═══ DATA FOR THE TASK ═══

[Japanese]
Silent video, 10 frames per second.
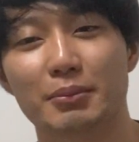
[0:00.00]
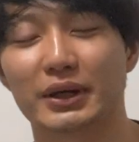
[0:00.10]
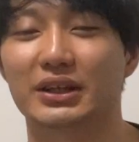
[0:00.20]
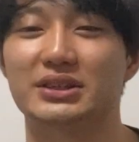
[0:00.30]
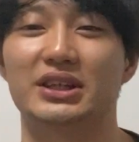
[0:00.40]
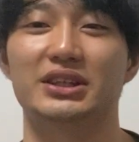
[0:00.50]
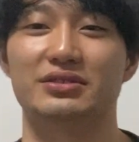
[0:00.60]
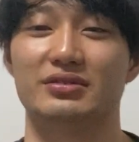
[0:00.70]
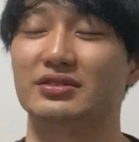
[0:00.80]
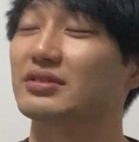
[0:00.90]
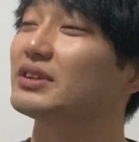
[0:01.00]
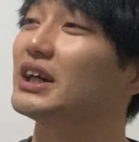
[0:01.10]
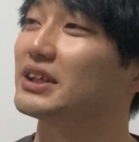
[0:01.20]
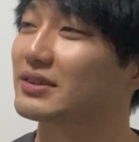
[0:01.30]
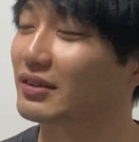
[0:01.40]
まあ、打席数少な
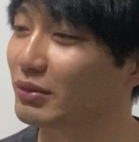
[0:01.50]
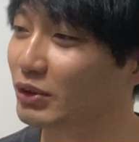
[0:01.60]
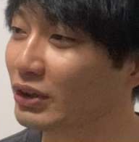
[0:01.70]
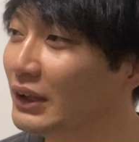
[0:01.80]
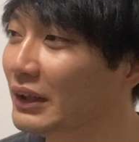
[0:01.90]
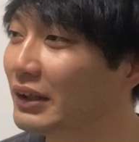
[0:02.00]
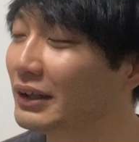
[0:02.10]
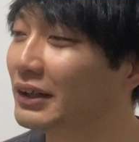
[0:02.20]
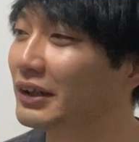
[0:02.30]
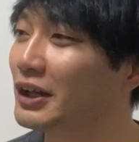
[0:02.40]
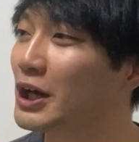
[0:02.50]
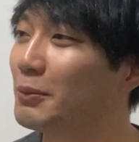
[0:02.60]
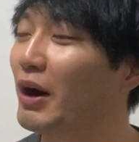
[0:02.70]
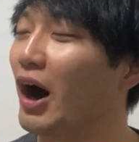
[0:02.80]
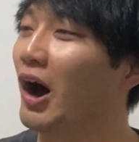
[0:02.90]
いですけども。えー、
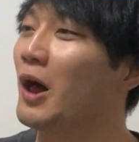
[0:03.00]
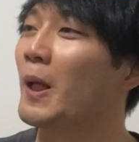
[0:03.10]
ま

═══

### TASK TO COMPLETE
A word-for-word copy of the entries above is needed, with every picture dropped.

### RESPONSE
[Japanese]
Silent video, 10 frames per second.
[0:00.00]
[0:00.10]
[0:00.20]
[0:00.30]
[0:00.40]
[0:00.50]
[0:00.60]
[0:00.70]
[0:00.80]
[0:00.90]
[0:01.00]
[0:01.10]
[0:01.20]
[0:01.30]
[0:01.40]
まあ、打席数少な
[0:01.50]
[0:01.60]
[0:01.70]
[0:01.80]
[0:01.90]
[0:02.00]
[0:02.10]
[0:02.20]
[0:02.30]
[0:02.40]
[0:02.50]
[0:02.60]
[0:02.70]
[0:02.80]
[0:02.90]
いですけども。えー、
[0:03.00]
[0:03.10]
ま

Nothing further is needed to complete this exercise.